Exactly right. As well, there are no costs tied to that $17000 unless you wanna stretch it and say lost revenue from possible sales of S or TE bikes.
 

sbabuser

Turbo Monkey
Dec 22, 2004
1,114
55
Golden, CO
James | Go-Ride said:
Let's say Turner sells 1,200 frames per year excluding the DHR, that's almsot $17,000 in royalties that go off to the big ugly S. That's half of somebody's salary. $14 per frame doesn't sound like that much until you start adding it up.
Raise the price of a bike $14, would anyone even blink? Or even the price of a shock, or spring, for that matter...

Of course, who knows how much the Ells royalties were? In the end, it probably wasn't about the money. But a lot of crow to eat when you admit you can't tell the difference between chainstay and seatstay links. And that the location of the link was just about keeping derailleur slap to a minimum. :eek:
 
Jul 17, 2003
832
0
Salt Lake City
sbabuser said:
Raise the price of a bike $14, would anyone even blink? Or even the price of a shock, or spring, for that matter...

Of course, who knows how much the Ells royalties were? In the end, it probably wasn't about the money. But a lot of crow to eat when you admit you can't tell the difference between chainstay and seatstay links.

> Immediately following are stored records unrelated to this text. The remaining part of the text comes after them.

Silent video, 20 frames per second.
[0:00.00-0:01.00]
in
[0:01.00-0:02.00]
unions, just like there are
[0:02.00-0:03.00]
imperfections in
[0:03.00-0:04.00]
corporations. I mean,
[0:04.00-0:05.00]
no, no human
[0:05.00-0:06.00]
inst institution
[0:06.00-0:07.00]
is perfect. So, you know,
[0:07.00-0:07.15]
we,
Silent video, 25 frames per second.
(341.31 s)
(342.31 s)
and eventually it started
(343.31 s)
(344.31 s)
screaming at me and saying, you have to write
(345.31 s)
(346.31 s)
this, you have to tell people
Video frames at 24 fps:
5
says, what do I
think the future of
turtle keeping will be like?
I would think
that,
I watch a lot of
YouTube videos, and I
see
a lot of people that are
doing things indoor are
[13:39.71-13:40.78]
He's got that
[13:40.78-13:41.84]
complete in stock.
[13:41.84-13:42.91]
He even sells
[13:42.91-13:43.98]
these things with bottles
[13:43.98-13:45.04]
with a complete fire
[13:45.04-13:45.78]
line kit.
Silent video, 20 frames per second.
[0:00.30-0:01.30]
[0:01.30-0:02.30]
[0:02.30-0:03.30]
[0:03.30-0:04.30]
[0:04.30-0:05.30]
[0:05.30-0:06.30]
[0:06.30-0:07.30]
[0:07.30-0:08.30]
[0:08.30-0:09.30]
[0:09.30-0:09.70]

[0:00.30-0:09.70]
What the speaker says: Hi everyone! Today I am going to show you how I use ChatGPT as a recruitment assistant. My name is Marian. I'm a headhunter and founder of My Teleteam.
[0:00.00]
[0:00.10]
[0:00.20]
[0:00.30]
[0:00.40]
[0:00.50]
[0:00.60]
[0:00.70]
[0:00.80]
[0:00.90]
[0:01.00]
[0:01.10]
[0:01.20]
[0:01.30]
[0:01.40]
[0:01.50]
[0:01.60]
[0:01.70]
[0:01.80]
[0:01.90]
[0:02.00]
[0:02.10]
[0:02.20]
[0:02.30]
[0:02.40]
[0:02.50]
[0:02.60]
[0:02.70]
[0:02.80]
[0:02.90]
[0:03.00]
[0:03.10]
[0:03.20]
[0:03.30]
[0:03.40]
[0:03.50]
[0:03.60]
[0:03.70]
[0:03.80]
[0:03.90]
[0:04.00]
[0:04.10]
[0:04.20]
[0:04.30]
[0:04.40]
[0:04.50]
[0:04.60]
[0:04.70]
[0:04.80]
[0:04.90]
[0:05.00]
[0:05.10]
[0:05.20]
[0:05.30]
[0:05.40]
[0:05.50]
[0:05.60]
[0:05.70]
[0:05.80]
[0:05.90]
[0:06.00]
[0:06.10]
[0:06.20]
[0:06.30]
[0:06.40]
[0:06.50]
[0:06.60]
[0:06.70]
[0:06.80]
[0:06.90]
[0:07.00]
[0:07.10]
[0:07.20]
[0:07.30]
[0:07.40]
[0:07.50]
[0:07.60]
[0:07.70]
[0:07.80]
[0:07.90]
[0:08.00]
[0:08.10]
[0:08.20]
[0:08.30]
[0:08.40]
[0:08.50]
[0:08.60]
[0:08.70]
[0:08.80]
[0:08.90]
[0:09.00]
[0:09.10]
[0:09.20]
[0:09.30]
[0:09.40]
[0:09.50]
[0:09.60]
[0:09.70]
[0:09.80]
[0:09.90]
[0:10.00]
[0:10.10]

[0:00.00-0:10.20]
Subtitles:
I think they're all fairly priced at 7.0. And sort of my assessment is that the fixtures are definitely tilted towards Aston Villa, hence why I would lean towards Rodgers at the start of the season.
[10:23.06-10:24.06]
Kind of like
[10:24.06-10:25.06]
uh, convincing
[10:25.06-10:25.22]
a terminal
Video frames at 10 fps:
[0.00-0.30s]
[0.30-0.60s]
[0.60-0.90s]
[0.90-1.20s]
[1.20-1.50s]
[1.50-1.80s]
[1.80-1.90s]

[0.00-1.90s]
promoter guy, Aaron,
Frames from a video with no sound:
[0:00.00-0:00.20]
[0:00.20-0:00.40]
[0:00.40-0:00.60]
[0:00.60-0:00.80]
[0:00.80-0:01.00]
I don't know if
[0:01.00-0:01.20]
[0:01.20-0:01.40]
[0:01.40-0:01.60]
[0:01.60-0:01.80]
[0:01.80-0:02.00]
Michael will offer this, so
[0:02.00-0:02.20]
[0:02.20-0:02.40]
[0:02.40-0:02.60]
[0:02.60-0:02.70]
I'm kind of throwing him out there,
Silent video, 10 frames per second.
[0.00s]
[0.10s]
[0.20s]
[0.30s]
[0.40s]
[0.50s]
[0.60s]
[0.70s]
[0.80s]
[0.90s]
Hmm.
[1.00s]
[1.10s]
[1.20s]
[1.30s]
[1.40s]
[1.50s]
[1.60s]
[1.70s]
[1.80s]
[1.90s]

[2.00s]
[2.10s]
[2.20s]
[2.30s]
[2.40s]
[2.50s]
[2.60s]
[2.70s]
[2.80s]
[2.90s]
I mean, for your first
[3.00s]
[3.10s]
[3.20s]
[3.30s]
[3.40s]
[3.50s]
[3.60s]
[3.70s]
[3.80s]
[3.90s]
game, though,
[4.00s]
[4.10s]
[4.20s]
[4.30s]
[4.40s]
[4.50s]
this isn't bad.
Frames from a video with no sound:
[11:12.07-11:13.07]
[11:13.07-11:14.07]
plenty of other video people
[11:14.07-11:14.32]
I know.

And that the location of the link was just about keeping derailleur slap to a minimum. :eek:
That's not really the point, now they can raise the price of the bike $14 or drop it $14 or do whatever they want and don't have to write a check to another bike company. I'm not saying I have some sort of inside knowledge as to what exactly happened, but if I owned a boutique frame company, I would rather not have to send money to another competing mfg every month because of the location of my pivots.
 

OGRipper

back alley ripper
Feb 3, 2004
10,654
1,129
NORCAL is the hizzle
Yeah, what James said. And better to eat crow now and move forward independently than to keep paying fees and be subject to license agreement restrictions.